A consequência prática de tal entendimento é atribuir à Sociedade em Conta de Participação todas as regras do Direito Societário e não as abrangentes regras do Direito Contratual, o que, em estruturas mais sofisticadas de negócios, não se tornaria o melhor instrumento.
Com isto, a SCP é um tipo societário, despersonificado, regulado pelo Código Civil e pelo instrumento constitutivo da mesma, este, de fato, o mais importante.

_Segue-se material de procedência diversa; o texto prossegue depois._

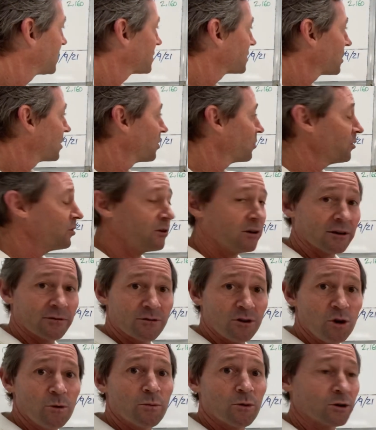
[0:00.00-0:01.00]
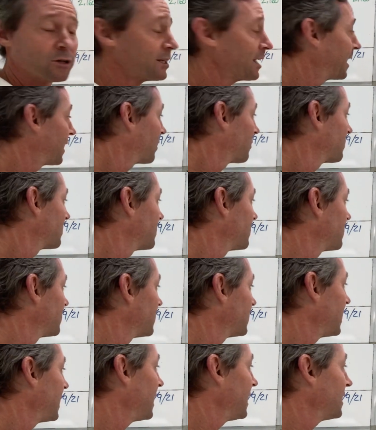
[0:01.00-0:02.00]
So if you put down
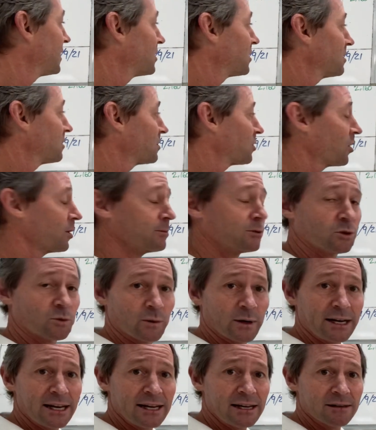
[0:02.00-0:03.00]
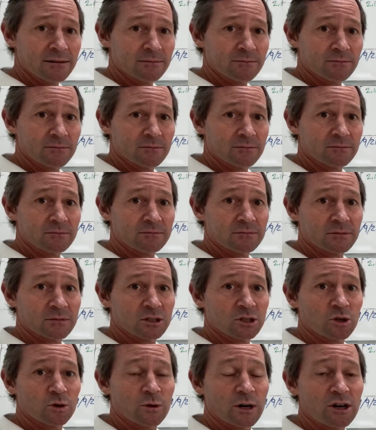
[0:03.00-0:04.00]
10 times 20, it's
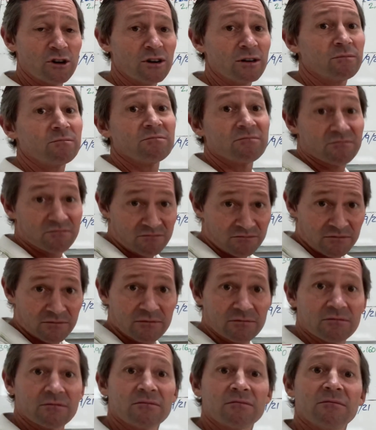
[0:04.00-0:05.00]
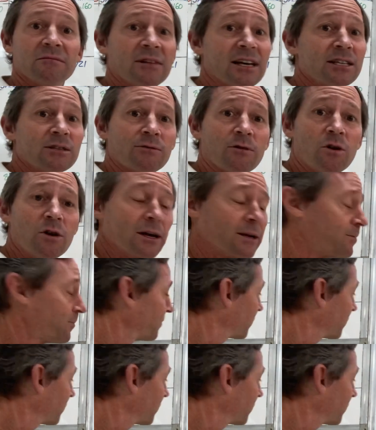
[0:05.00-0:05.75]
200. That's fine.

Dizemos que o instrumento de constituição de uma SCP é o mais importante, pois o Código Civil pouco regulamentou referido tipo societário, permitindo grande possibilidade de criação de regras pelas partes contratantes.
Tal entendimento advém do disposto no art. 996 do Código Civil, que estabelece que as regras fixadas pelas partes terão preponderância sobre outras regras, e, em caso de omissão, aplicar-se-ão as regras da Sociedade Simples, esta sim, muito regulada pelo Código Civil.

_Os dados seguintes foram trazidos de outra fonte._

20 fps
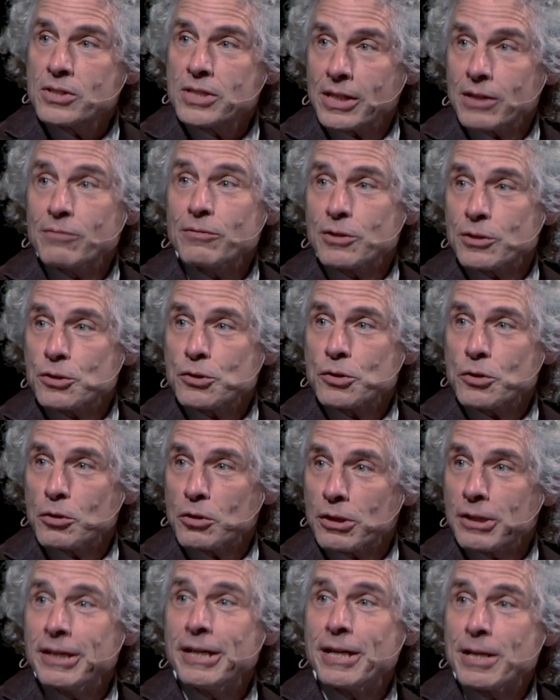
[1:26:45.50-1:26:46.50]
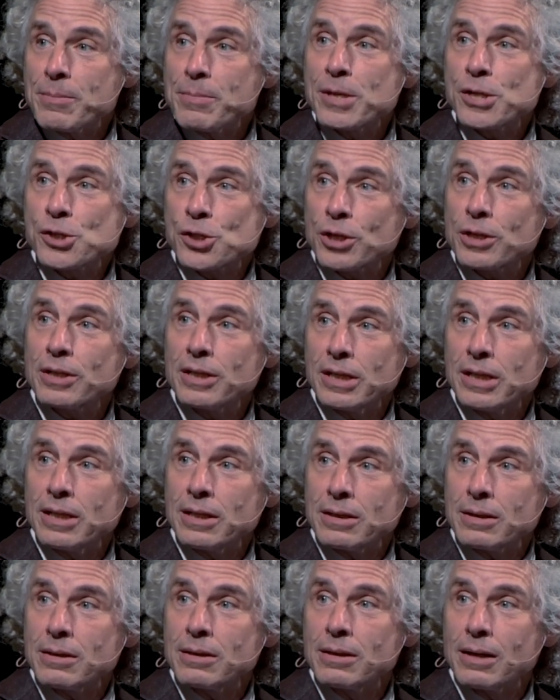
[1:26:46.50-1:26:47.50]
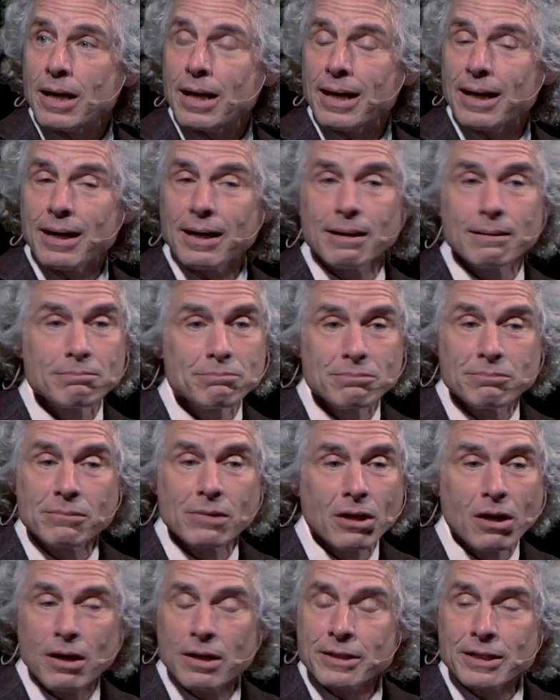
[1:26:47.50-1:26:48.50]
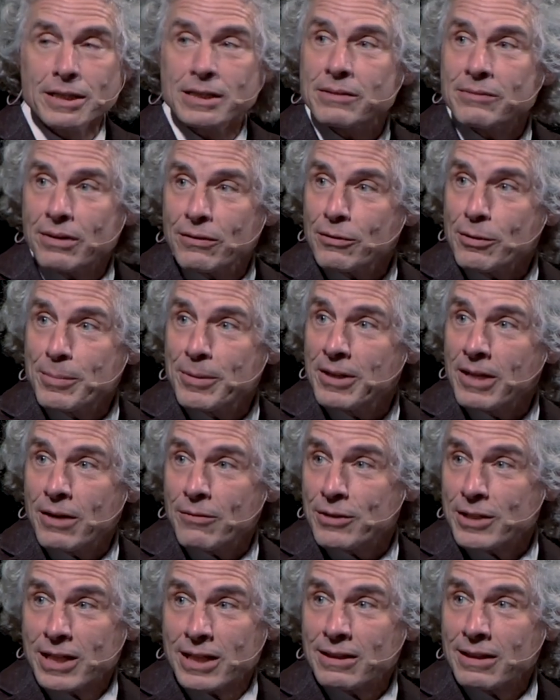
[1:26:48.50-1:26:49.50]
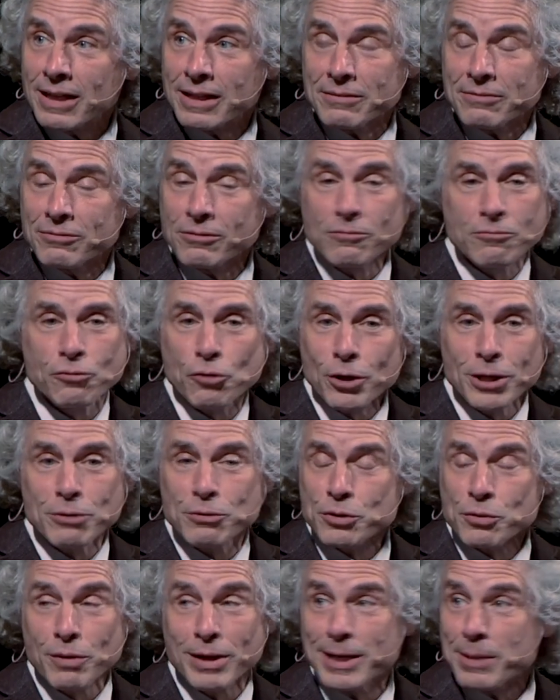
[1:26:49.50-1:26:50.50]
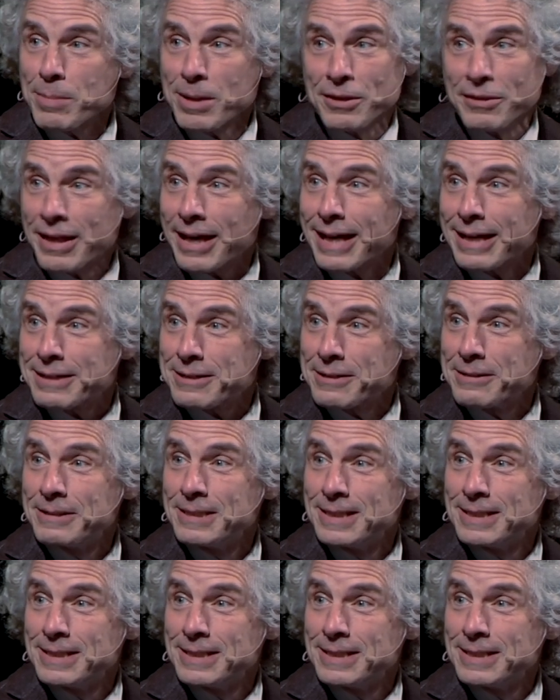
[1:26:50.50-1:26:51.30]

of self-control and inhibition in the conduct of everyday life. Freud was right about that.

A boa redação do instrumento constitutivo da SCP é o que garante o sucesso do negócio, a ausência de conflitos e a maximização de ganhos financeiros para todas as partes envolvidas.
Estrutura da SCP
Basicamente a Sociedade em Conta de Participação possui duas categorias de sócios: o sócio ostensivo, que é aquele que exerce realmente a atividade econômica em seu próprio nome; e o sócio participante, antigamente chamado de sócio oculto, que entrega ao sócio ostensivo os meios para o exercício da atividade econômica. Muitas das vezes, o sócio participante é o investidor do negócio, que garante o necessário fluxo financeiro para crescimento e em troca recebe uma participação nos lucros daquela atividade.
Por ser uma sociedade, o sócio participante, nos estritos limites das disposições do instrumento constitutivo, também poderá participar das perdas. Ou seja, participa efetivamente como sócio nos limites do contrato, tanto partilhando as perdas como os lucros.

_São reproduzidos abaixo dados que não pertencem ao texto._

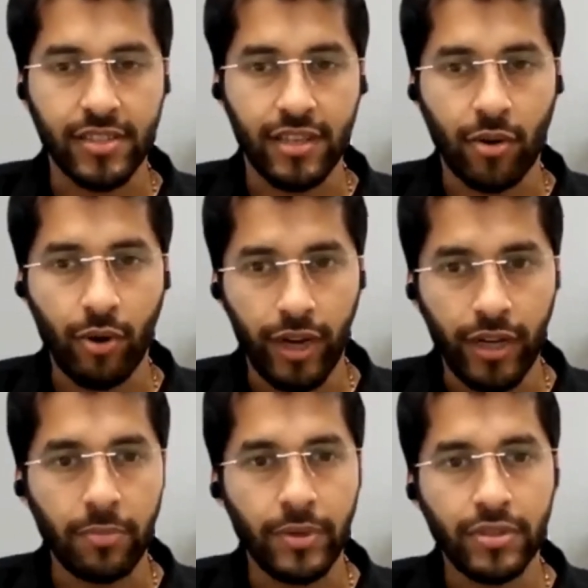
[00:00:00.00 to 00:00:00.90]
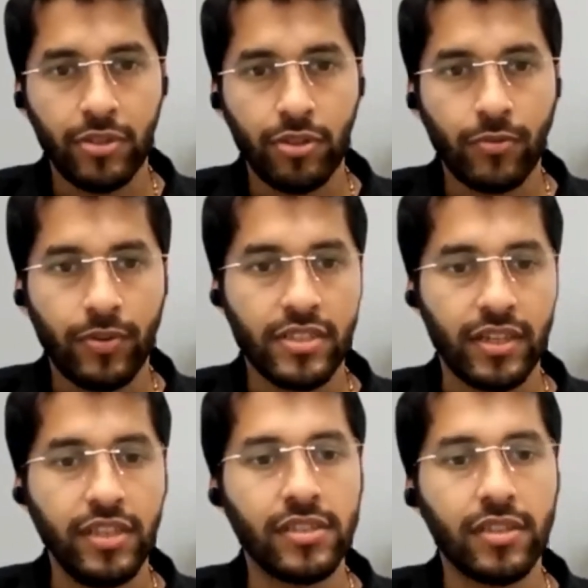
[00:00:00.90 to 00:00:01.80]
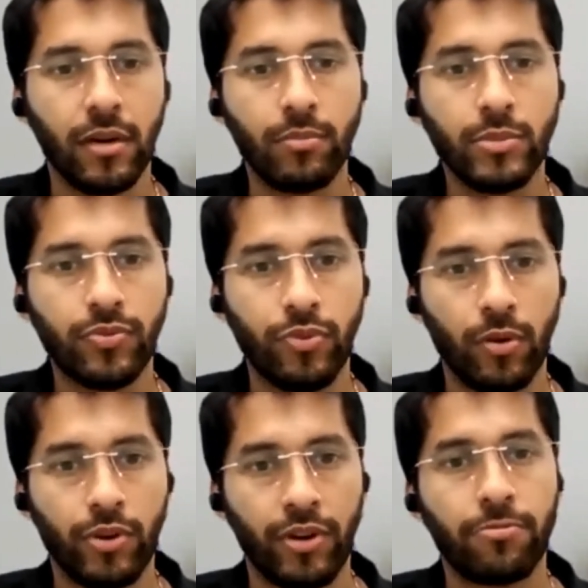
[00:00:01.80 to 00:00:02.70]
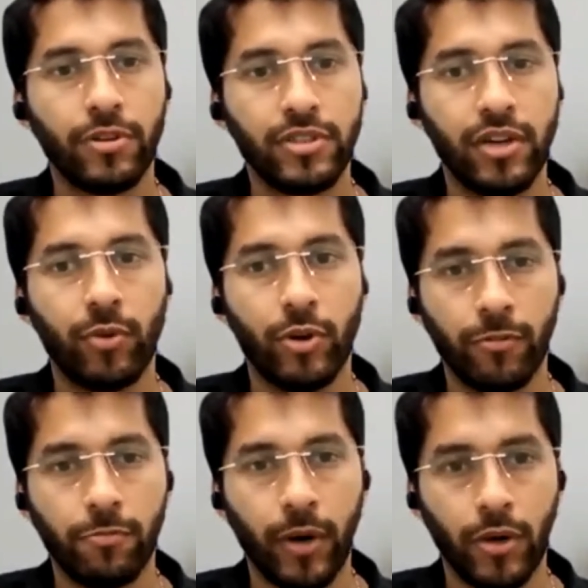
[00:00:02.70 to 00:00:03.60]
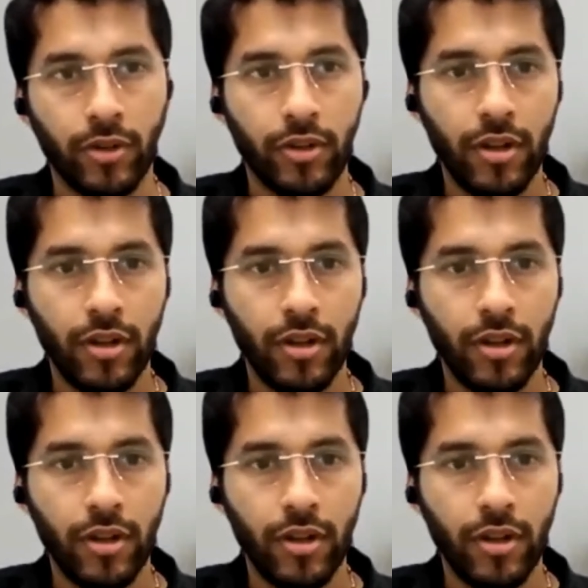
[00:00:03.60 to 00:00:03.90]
around 80% of our sales comes from referrals and word of mouth.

Essa estrutura simplificada e com regras eminentemente contratuais entre as partes, sem a necessidade de registro prévio com uma empresa propriamente dita, possibilita o fluxo legal e regular altos valores, possibilitando o incremento e crescimento de vários negócios.
Vale destacar, entretanto, que a SCP, por expressa determinação da Receita Federal do Brasil, é obrigada a se inscrever no CNPJ, embora tal inscrição não implique em criação de uma pessoa jurídica. Tal inscrição é tão somente para fins tributários.
Como uma SCP pode ser usada em reorganizações empresariais?
A simplicidade da formação da SCP permite sua utilização em vários modelos de negócios. Ademais, como sua constituição não demanda registro, sua utilização demonstra-se extremamente vantajosa, por ter um reduzidíssimo custo de manutenção.
Além do baixo custo de manutenção, a ampla flexibilidade de suas regras permite a acomodação de vários interesses dos sócios, inclusive do sócio participante, que, geralmente, investiu considerável valor em determinada atividade econômica.
Com uma ampla flexibilidade, é possível que uma SCP “funcione” como uma verdadeira Holding, ainda que não detenha personalidade jurídica. Isto se daria observando as regras estabelecidas no instrumento de constituição, principalmente quando o poder decisório é concentrado na própria SCP, compartilhando os sócios ostensivos e participantes das tomadas de decisões estratégicas sobre os rumos do próprio sócio ostensivo, que se transformaria numa espécie de controlado pela SCP.
Vale destacar que existe proibição legal (art. 993, do Código Civil) que o sócio participante tome o lugar do sócio ostensivo nas relações com terceiros. O compartilhamento de tomada de decisões na SCP não pode implicar na usurpação das funções do sócio ostensivo, sob pena de caracterização de fraude.
Holding e SCP
Como se pode observar, até mesmo uma sociedade sem personalidade jurídica pode assumir funções de verdadeira Holding, na medida que os sócios assim estabeleçam no ato constitutivo. A ampla liberdade de estruturação de Sociedade em Conta de Participação permite sua utilização em diversos negócios.
A estruturação de negócios com a utilização de SCP demanda sólidos conhecimentos de Direito Societário, com a melhor formatação do instrumento constitutivo e de outros que se mostrarem necessários para os negócios.